Handwritten letter signed "Eugénie" to Hortense Cornu [Camden Place, Chislehurst] January 13, 1875, 8 pages. A few minor ink smudges, otherwise in perfect condition.
Long and important letter from the Empress, written four days after the second anniversary of the death of Napoleon III. She painfully mentions the exhumation of the emperor's remains to be placed in the red Aberdeen granite sarcophagus, offered by Queen Victoria. I received your letter and I see that your thoughts were with us on January 9 [anniversary of the emperor's death].
It is the emperor's privilege to move people with his thoughts; indeed everywhere this anniversary has taken on a current character and everyone thought that they owed more than just a memory to this great memory.

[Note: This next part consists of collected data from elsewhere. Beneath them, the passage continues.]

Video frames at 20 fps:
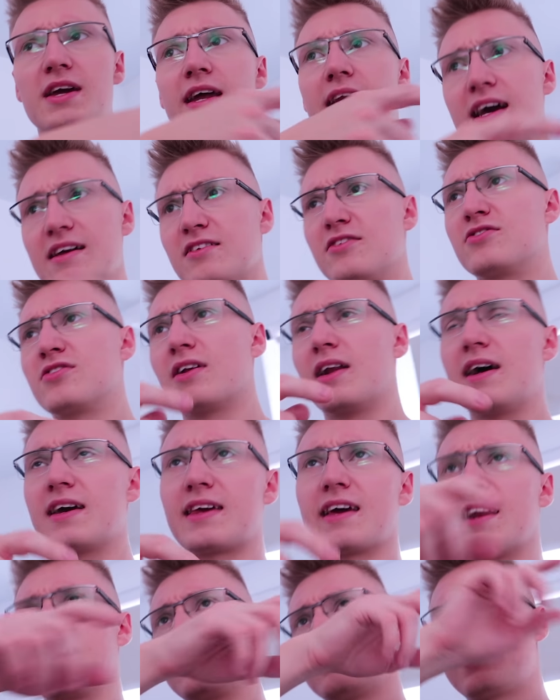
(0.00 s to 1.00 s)
be connected to
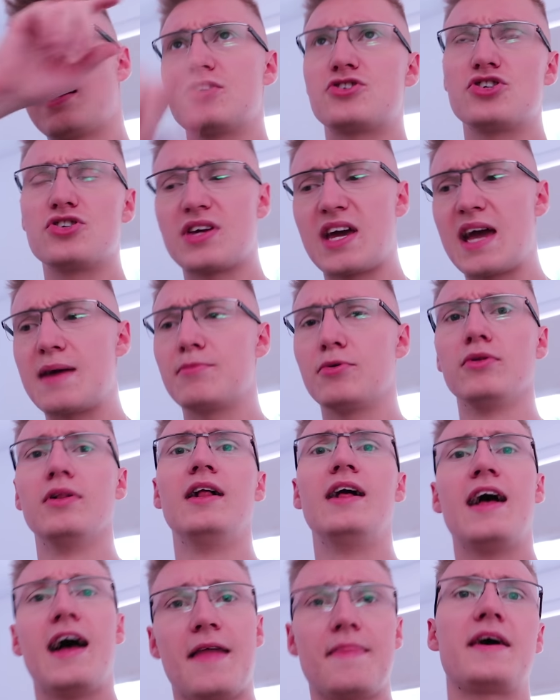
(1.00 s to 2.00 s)
like an extension
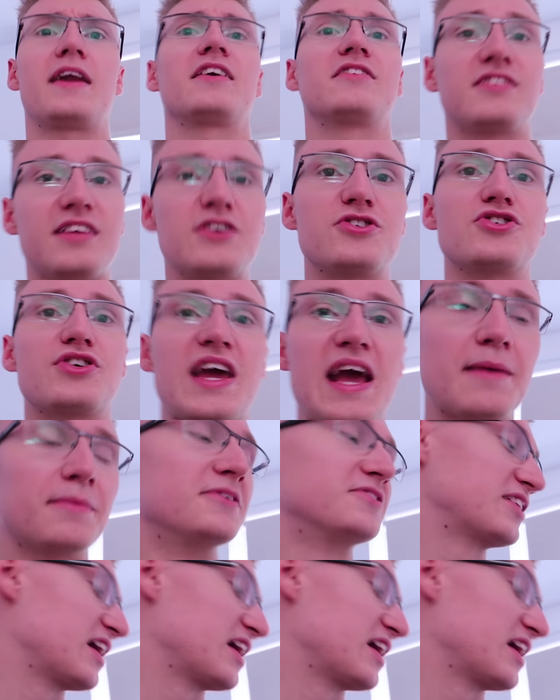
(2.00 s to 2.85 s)
cable, and that extension cable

We had, here, a very touching ceremony, he was placed in the sarcophagus that the Queen [Victoria] had made for him; I watched hidden from everyone, and I can assure you that seeing him taken away, it felt like my heart was being ripped out; is this his final resting place?

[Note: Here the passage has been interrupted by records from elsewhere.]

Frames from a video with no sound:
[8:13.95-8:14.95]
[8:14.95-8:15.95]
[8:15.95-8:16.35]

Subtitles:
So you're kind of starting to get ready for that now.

I cannot believe it, but it seems to me that I will never be able to return without him! When I was in France I remember telling the Emperor, 'I only feel like a foreigner on the day of the dead, everything I love, thank God, is alive, and on that day when everyone goes to visit the dead I realize that I have nothing under the ground.' Today, on the contrary, if I had to return to France without him, I would always feel like a foreigner! What a strange fate that the most French hearts, the Napoleons, all have until now been laid to rest in a foreign coffin, two English! Alas, I cannot speak to you of anything else today.
My son [the Prince Imperial] continues to work. May God allow him to finish his studies, I fear nothing more than useless agitations; everything seems to be preparing for his future! But what a difficult task he has ahead of him!

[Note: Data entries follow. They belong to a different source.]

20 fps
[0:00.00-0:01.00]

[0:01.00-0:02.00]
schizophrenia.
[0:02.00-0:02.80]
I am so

When will the people understand the difference between those who love them and those who exploit them! My poor and dear Emperor wore himself out with toil, and no one will ever guess the secret pains of this three-year martyr!
Alone, he proposed this divine emanation, the forgiveness of insults, and only God knows to what harsh trials he was subjected. My health is quite good but I cannot bring myself to go out, the days pass quickly enough. My son sends you all his memories of friendship and believe in all my affectionate feelings. Eugénie Have you read my letter to the Bishop of Troyes? The sincere friendship that bound Queen Victoria and the imperial couple was born in 1855 during the alliance between Great Britain and France against Russia, during the Crimean War. This friendship stood the test of time and the vicissitudes of French foreign policy, which led the imperial couple to find exile in England after the fall of the Second Empire in September 1870. In a final tribute to the late emperor, Victoria had his remains transferred to a red Aberdeen granite sarcophagus, where he still rests today. Upon reading this letter, Eugénie, it seems, could not contain her emotions, "hidden [from] everyone." Eugénie mentions at the end of the letter her son the Prince Imperial who, in January 1875, left Woolwich School with the rank of officer in the British army. Three years later, to combat the monotony of exile and to prove his military talents, he enlisted, despite his mother's resistance, in the ranks of the British army. He went to southern Africa to suppress a Zulu revolt, before falling into an ambush, under their arrows, on June 1, 1879. She was the granddaughter of a chambermaid of Hortense de Beauharnais, mother of the future emperor. Raised near him, she wielded great influence for a long time by encouraging him towards politics. She brought him books in the prison of Ham and took notes for his studies.Erudite, with a taste for archaeology, she published her own works of history and literature, and held a popular salon. A republican, she nevertheless distanced herself from Louis-Napoleon after the December 1851 coup d'état, and opened a salon to the enemies of the Empire. She, however, reconciled with the emperor after the campaign in Italy, and was once again admitted into his familiarity in 1862.
Born Hortense Lacroix, she married the painter Sébastien Cornu in 1834. She died in poverty in Longpont-sur-Orge on May 16, 1875. Formerly in the collection of Jean-Claude Lachnitt.